I sent e-mail with the infected attachment to my e-mail addresses at Yahoo and Hotmail and tried to download it from each of them for testing purpose. Before downloaded the attachment Yahoo Mail scanned it with Norton AntiVirus 2005. Microsoft Hotmail scanned it with Trend Micro. Finally I scanned infected zip file with AntiVir. None of them found Worm.Bagle.BB.

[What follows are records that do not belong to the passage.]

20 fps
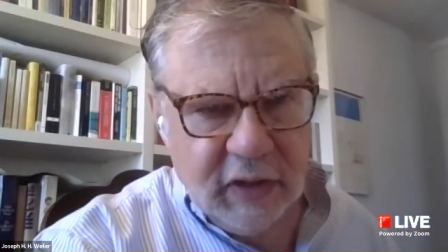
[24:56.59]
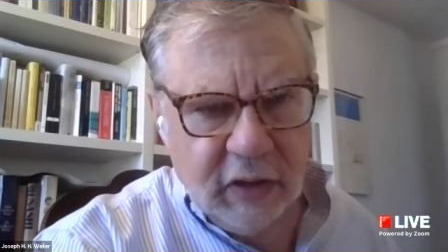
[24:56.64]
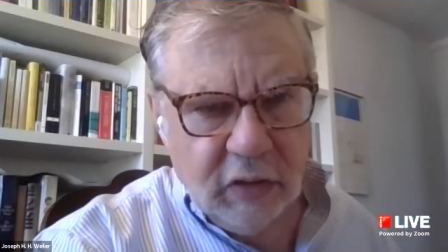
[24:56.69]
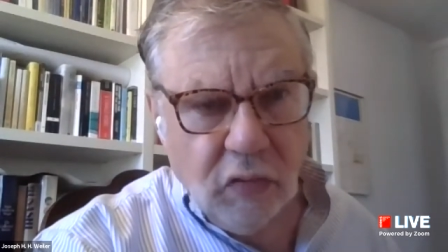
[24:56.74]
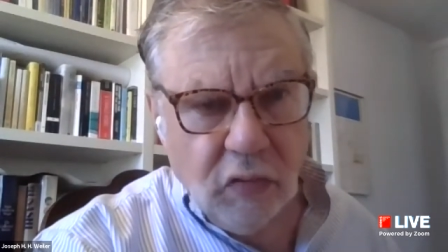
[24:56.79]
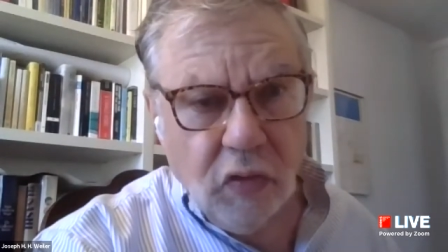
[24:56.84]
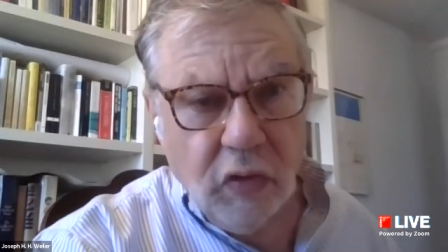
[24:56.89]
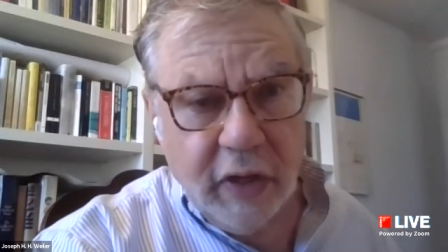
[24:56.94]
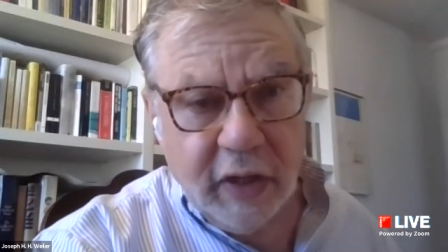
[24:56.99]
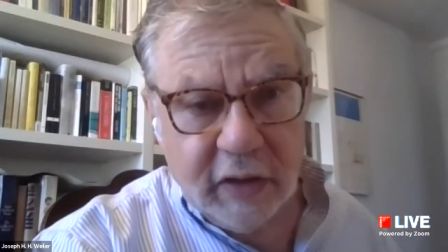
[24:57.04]

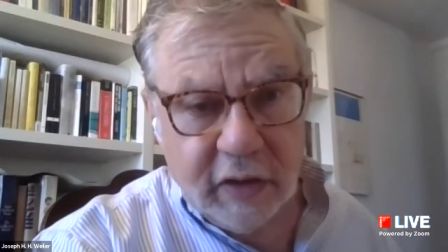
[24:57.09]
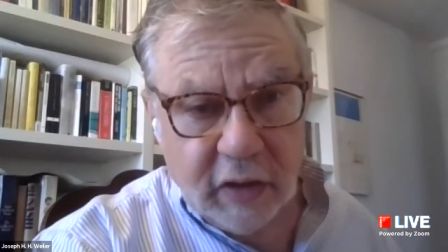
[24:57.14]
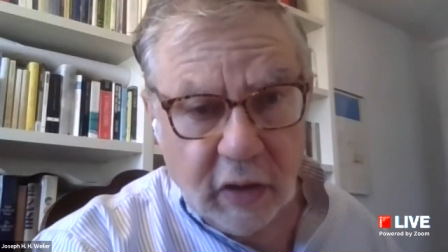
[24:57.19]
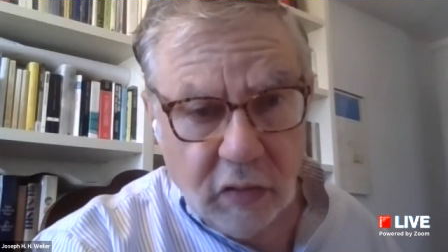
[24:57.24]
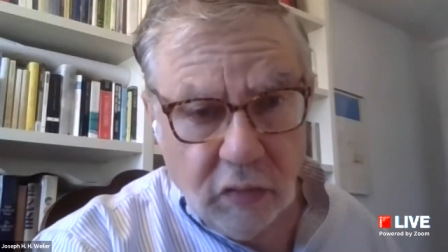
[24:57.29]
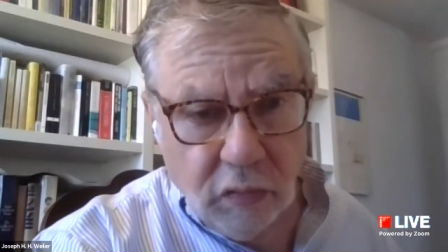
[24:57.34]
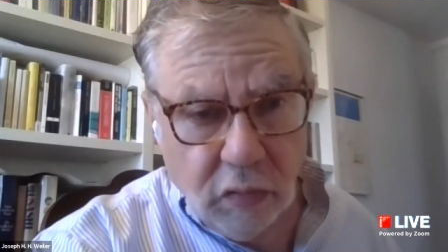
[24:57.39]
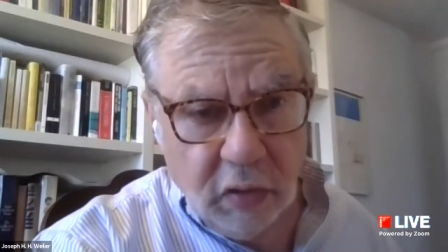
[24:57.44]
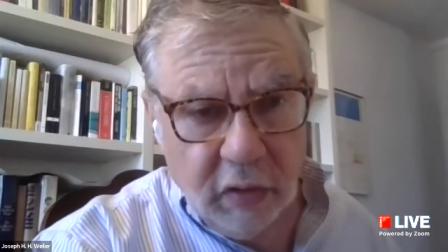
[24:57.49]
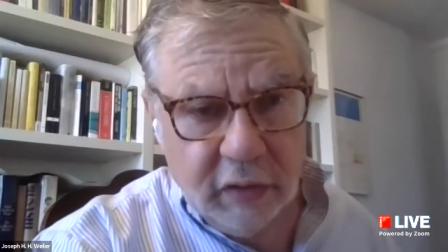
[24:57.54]
said or at the
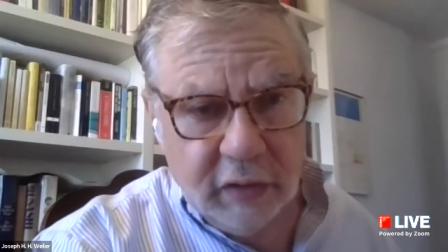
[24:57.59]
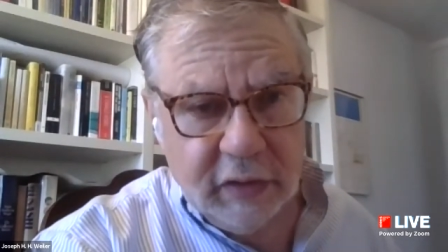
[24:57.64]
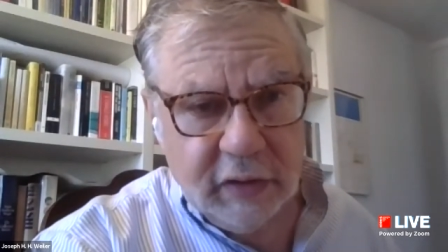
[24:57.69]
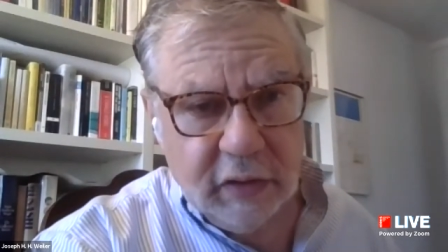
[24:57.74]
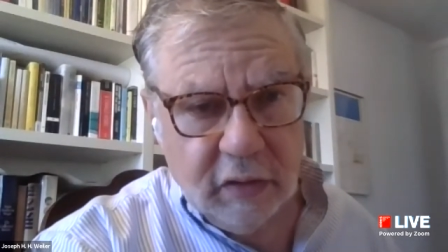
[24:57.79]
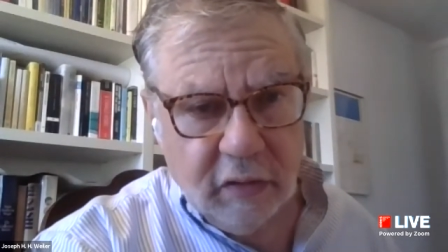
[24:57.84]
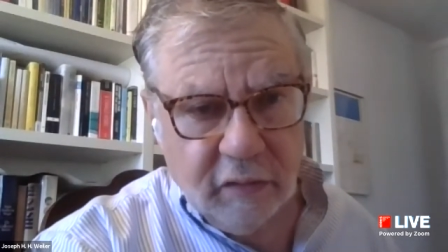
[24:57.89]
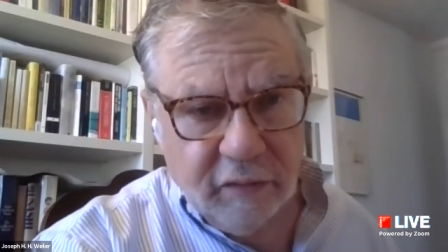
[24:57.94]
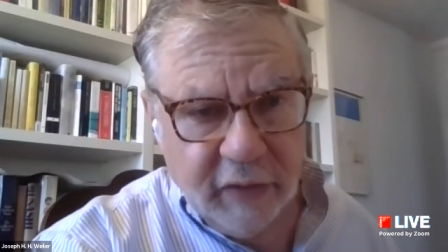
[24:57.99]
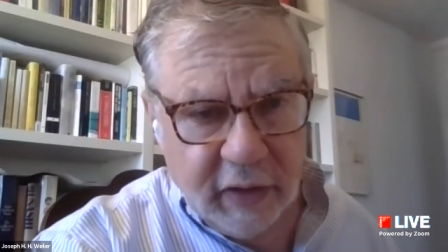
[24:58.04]

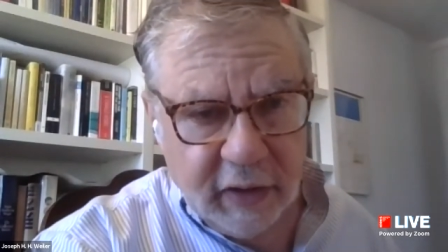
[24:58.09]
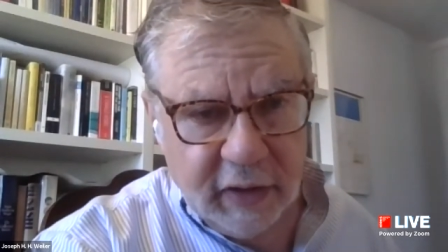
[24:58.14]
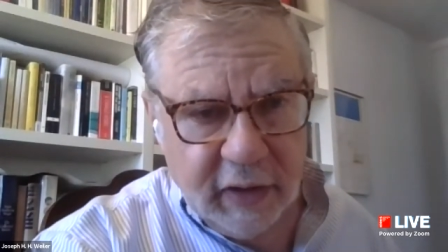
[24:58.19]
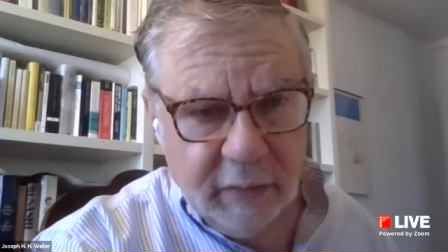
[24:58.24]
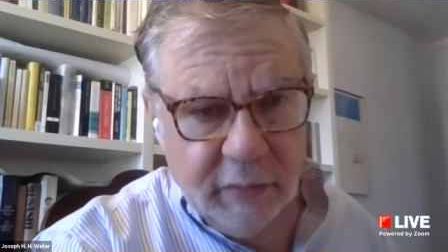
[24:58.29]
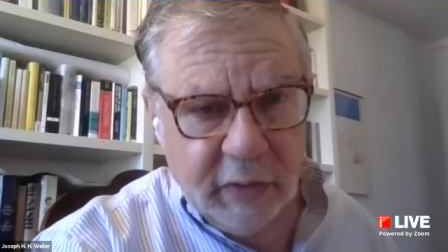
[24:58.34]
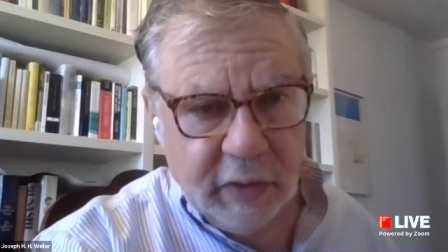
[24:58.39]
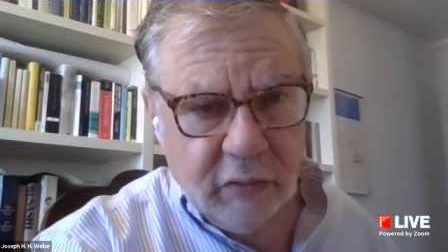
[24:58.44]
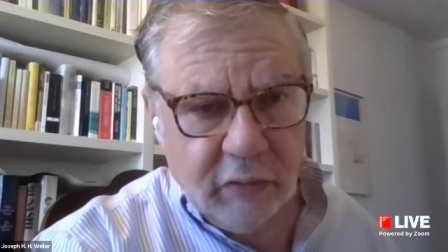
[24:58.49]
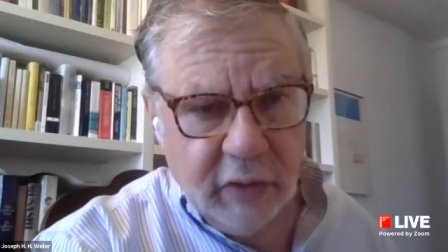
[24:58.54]
quality of
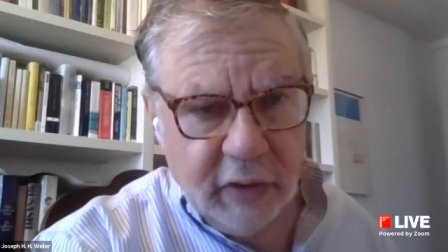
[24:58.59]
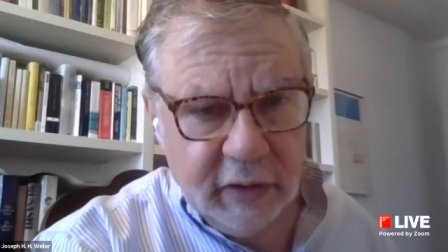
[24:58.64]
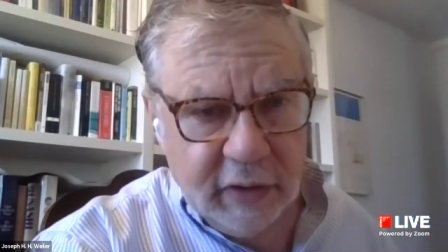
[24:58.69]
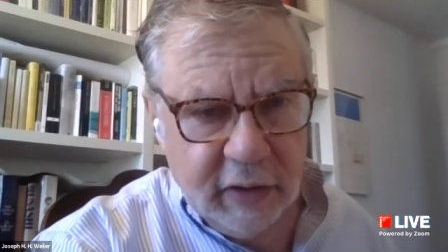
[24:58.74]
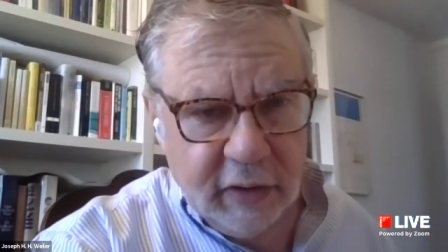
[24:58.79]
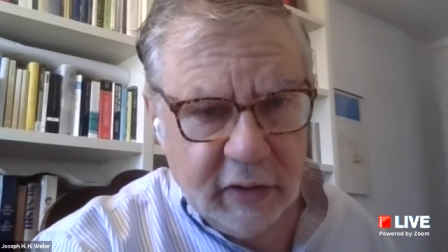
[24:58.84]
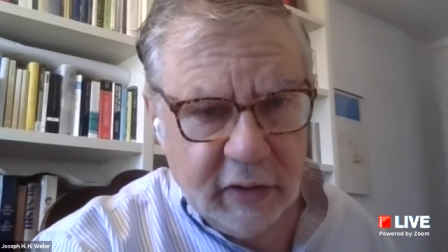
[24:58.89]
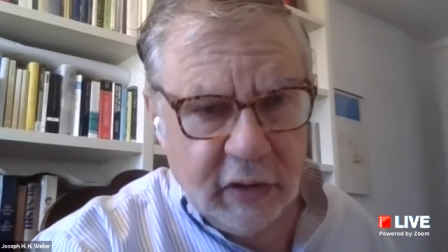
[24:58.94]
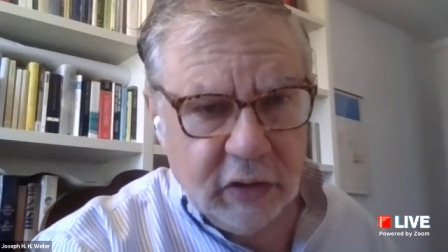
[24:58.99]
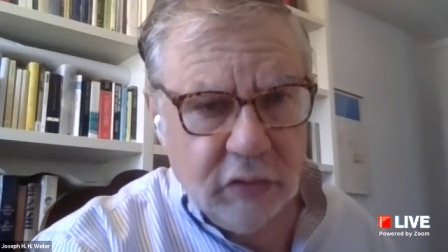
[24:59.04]
academic
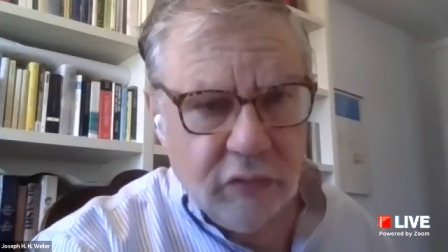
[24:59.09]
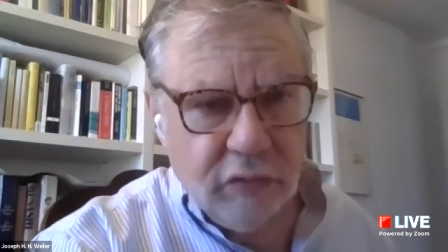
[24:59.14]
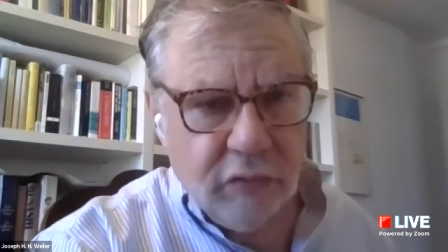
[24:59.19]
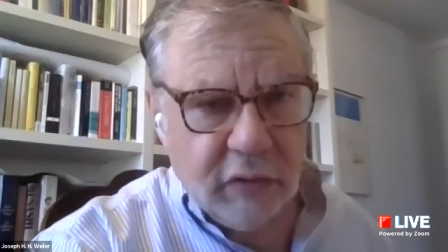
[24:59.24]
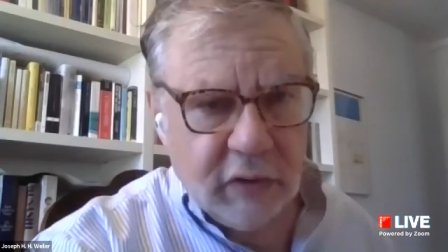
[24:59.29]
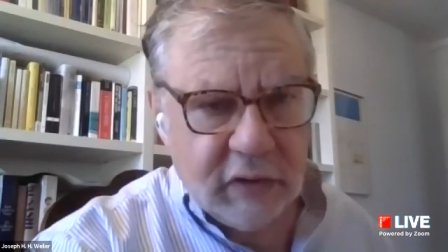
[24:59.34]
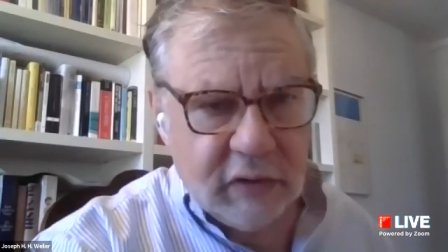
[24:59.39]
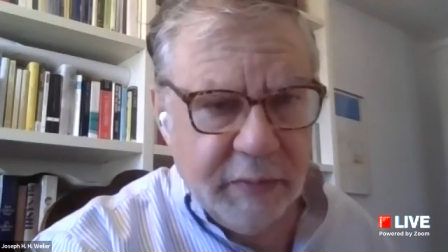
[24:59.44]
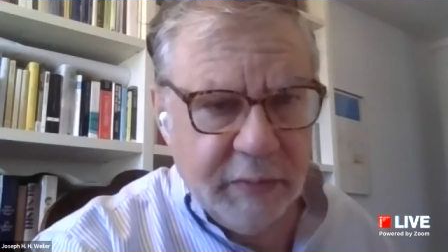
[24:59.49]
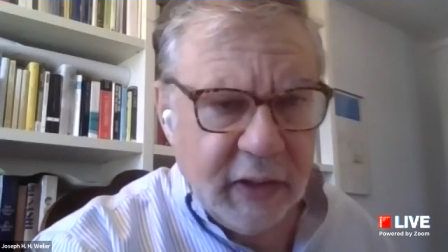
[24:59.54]
writing that you
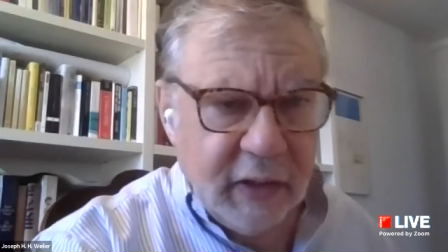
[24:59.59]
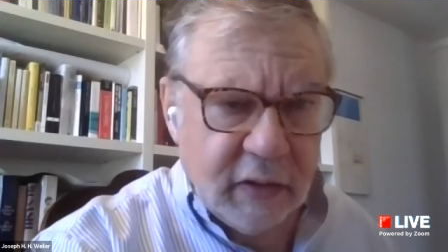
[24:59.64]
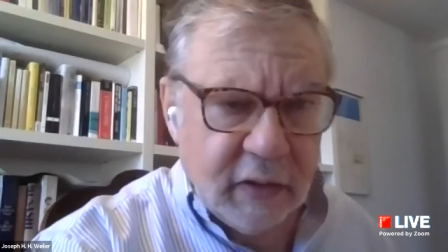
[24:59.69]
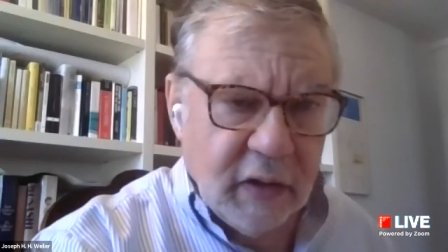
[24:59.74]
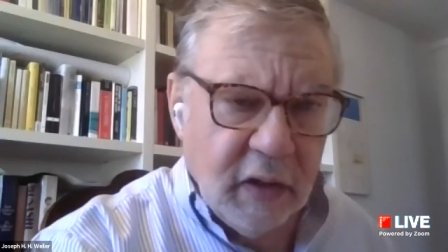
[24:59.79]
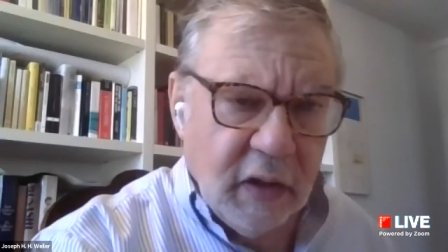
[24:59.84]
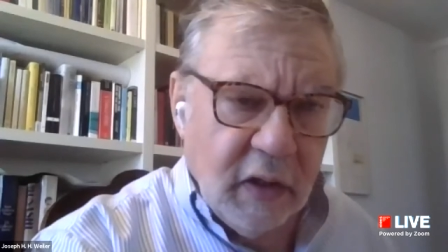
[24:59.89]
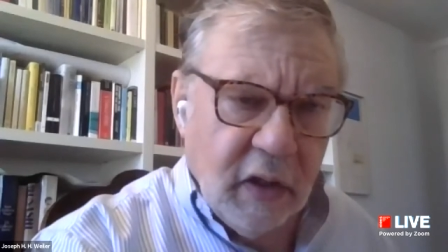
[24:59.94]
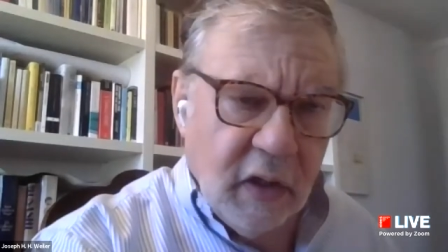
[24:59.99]
expect.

They detected it only few days later.
It depends on how you classify them. Some AV companies classify them by family, some classify them by signature. Some include other malware in their definitions files... there's no "official" standards. Always use two antivirus programs (not at the same time, of course!!) - no one AV program will ever detect all the viruses out there, as ponocnjak's example shows...
A normal comerical antivirus includes file fixing. This requires more exact matching.
Ie if clamav detects it no extra sig required. Now if you are removing a virus and its slighty differnet you may required a different sig so you use the right removal methord.
In some cases 1 sig for clamav can require in some cases 20 or more sig in a comerical.
Now when you class hack tools and malware. The annoying thing is Nortons deleting my cmos cleaning tools. Just because it has a sig for it.
55% is about what the two different methrod work out to.
Wondering about the 5% boot sector viruses something clamav does not scan for at all. New ones of this are not that common.
It uses the same database as Clam AV. www.clamav.net
how many of these claimed 80000 are active now?
clamav database is constantly growing and definitely covers the new viruses.